Your assignment: All the lines below should be set down exactly, with no picture carried into the copy.
[Start of Attachment]
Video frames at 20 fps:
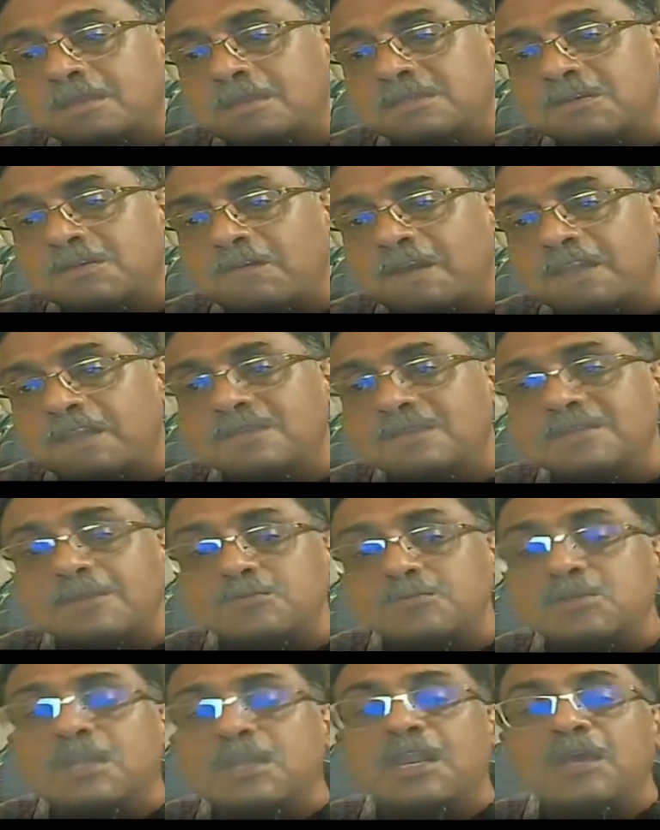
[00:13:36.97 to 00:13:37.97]
a wider
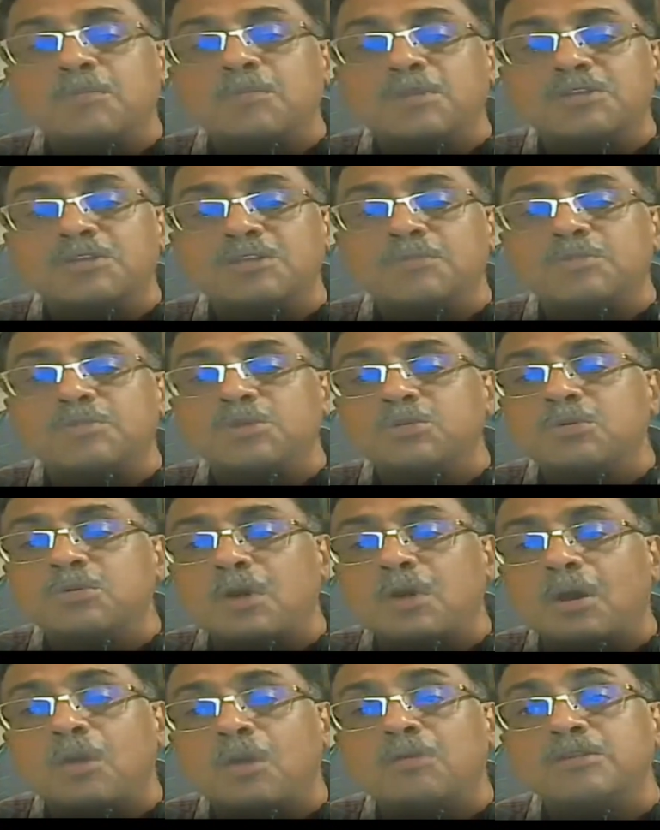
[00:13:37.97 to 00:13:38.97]
subscribership to
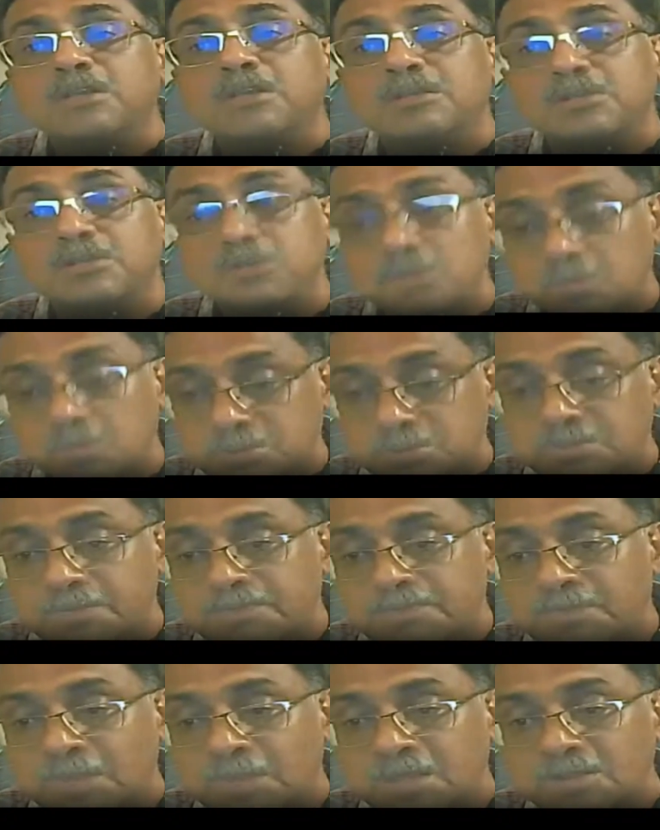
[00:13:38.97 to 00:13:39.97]
all these news.
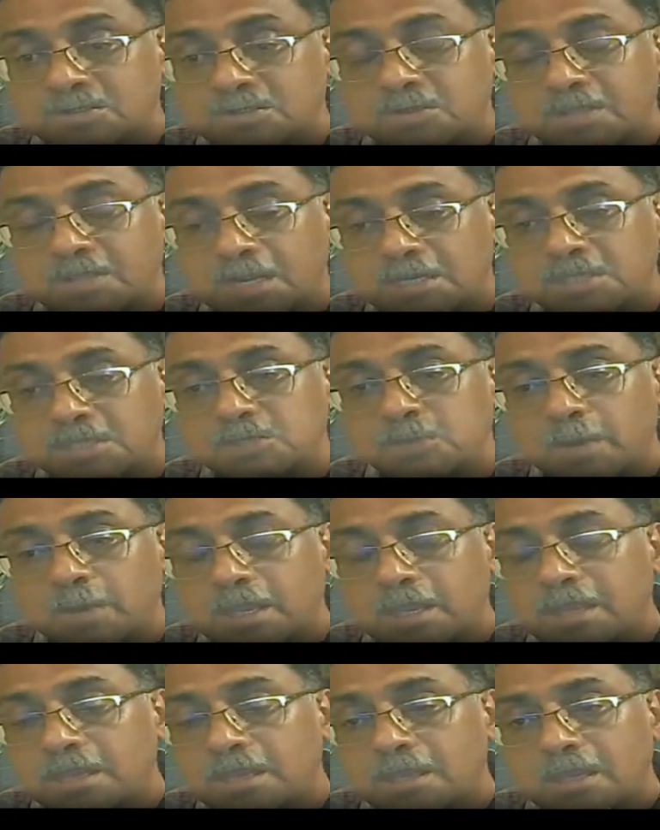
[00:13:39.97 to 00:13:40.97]
So that is
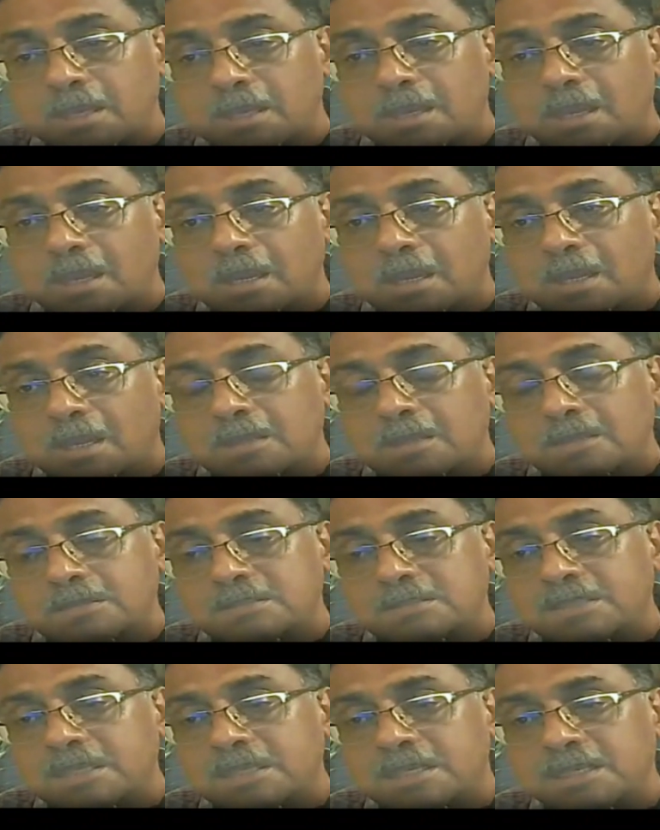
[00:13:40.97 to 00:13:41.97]
why
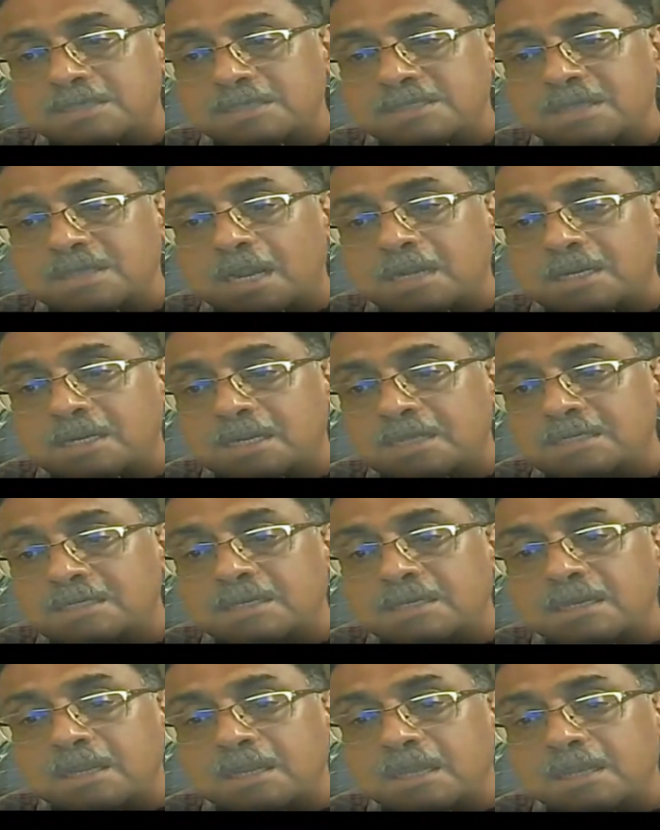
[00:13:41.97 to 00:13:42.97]
serious content
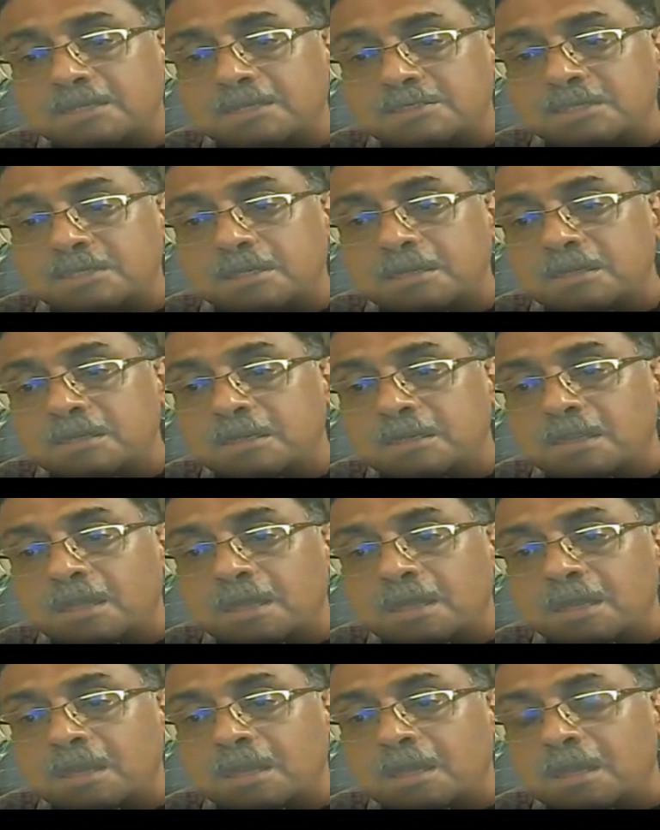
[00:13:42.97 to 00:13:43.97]
creation
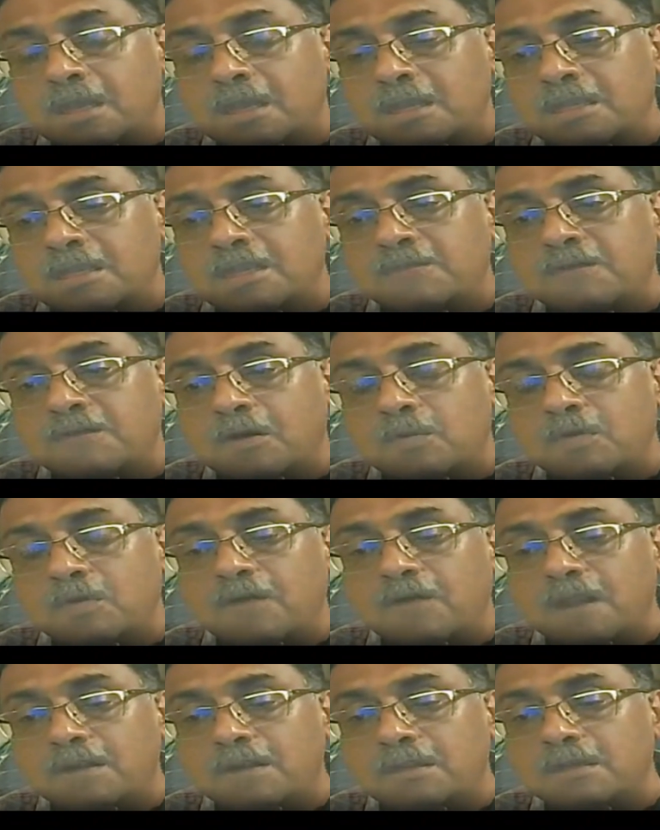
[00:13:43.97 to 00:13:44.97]
in the form of
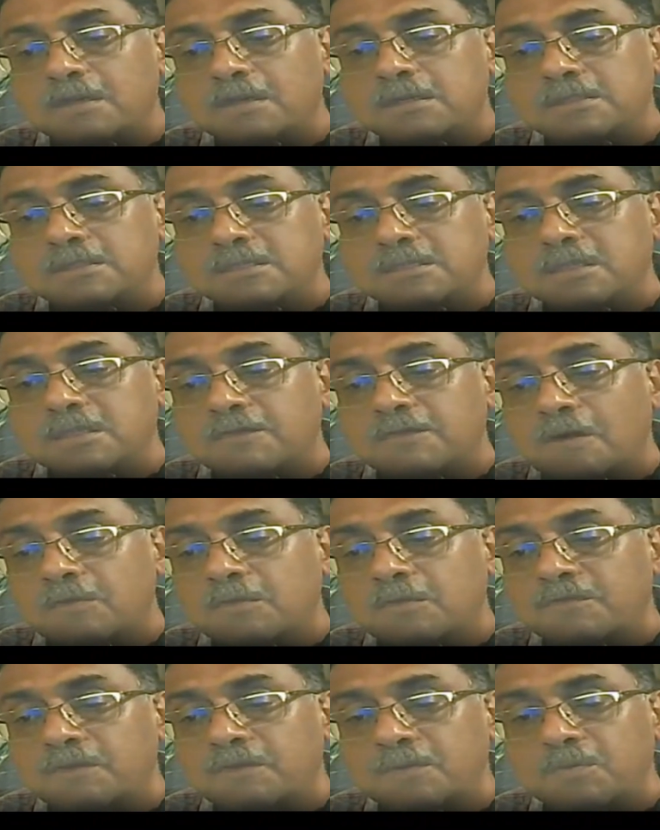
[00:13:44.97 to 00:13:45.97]
articles, in the
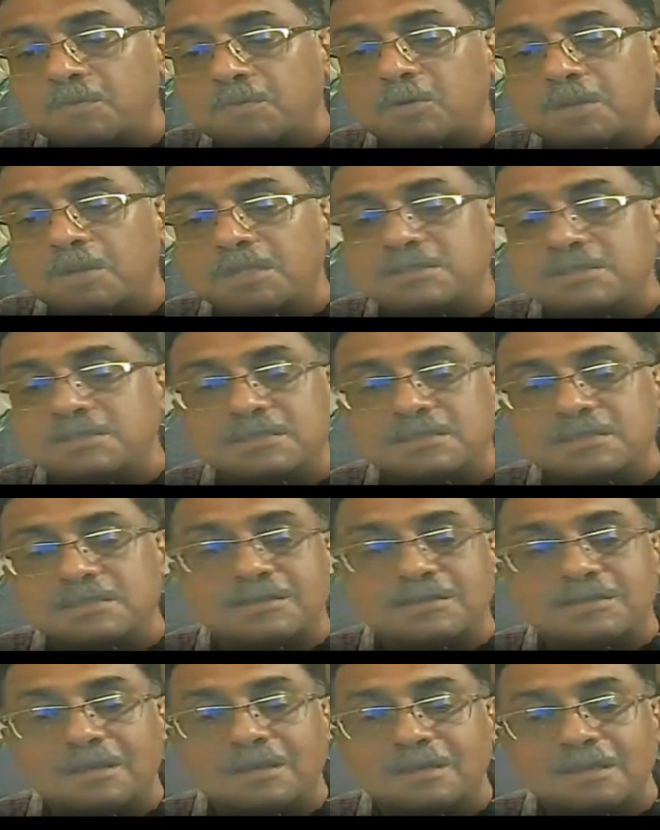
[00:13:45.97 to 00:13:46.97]
form of reportings,
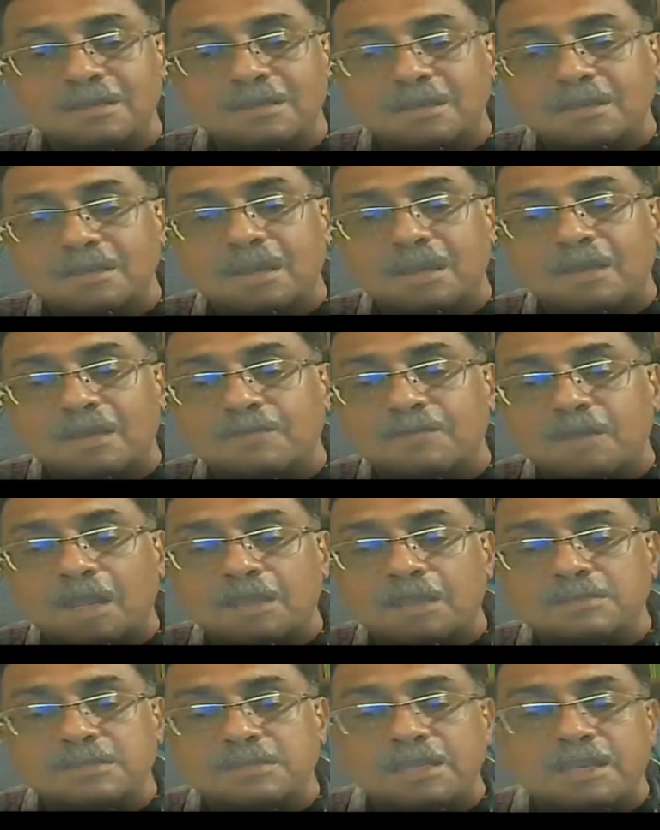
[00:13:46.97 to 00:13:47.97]
etc., have
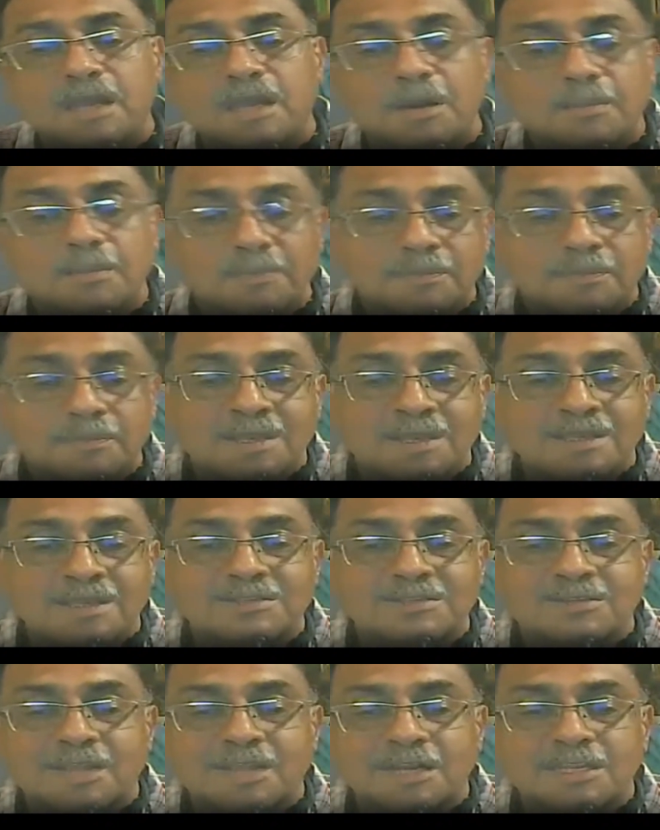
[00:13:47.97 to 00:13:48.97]
largely come.
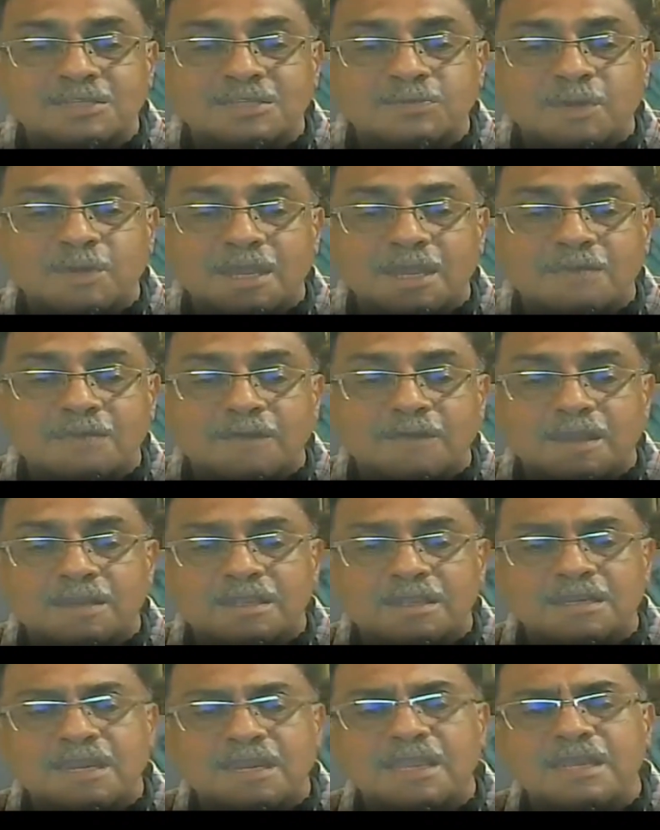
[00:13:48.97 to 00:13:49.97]
So that is why I
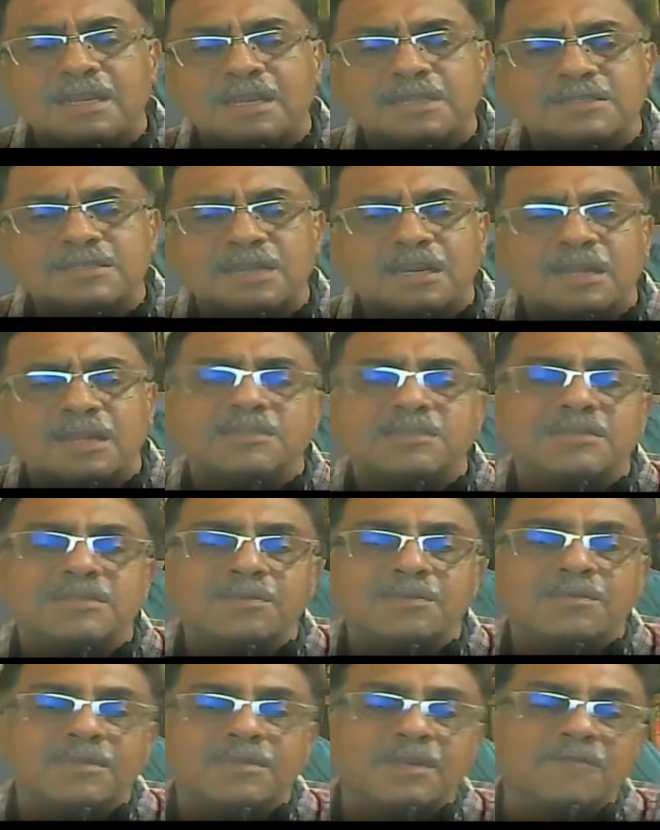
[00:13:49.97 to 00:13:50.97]
find that legal
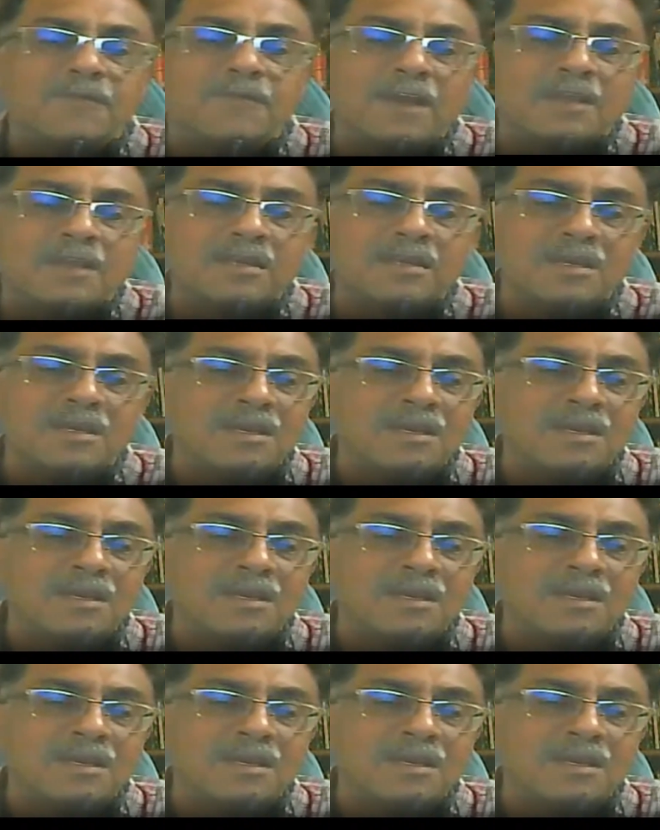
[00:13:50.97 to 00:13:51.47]
journalism, in fact,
[End of Attachment]
Output for this task:
Video frames at 20 fps:
[00:13:36.97 to 00:13:37.97]
a wider
[00:13:37.97 to 00:13:38.97]
subscribership to
[00:13:38.97 to 00:13:39.97]
all these news.
[00:13:39.97 to 00:13:40.97]
So that is
[00:13:40.97 to 00:13:41.97]
why
[00:13:41.97 to 00:13:42.97]
serious content
[00:13:42.97 to 00:13:43.97]
creation
[00:13:43.97 to 00:13:44.97]
in the form of
[00:13:44.97 to 00:13:45.97]
articles, in the
[00:13:45.97 to 00:13:46.97]
form of reportings,
[00:13:46.97 to 00:13:47.97]
etc., have
[00:13:47.97 to 00:13:48.97]
largely come.
[00:13:48.97 to 00:13:49.97]
So that is why I
[00:13:49.97 to 00:13:50.97]
find that legal
[00:13:50.97 to 00:13:51.47]
journalism, in fact,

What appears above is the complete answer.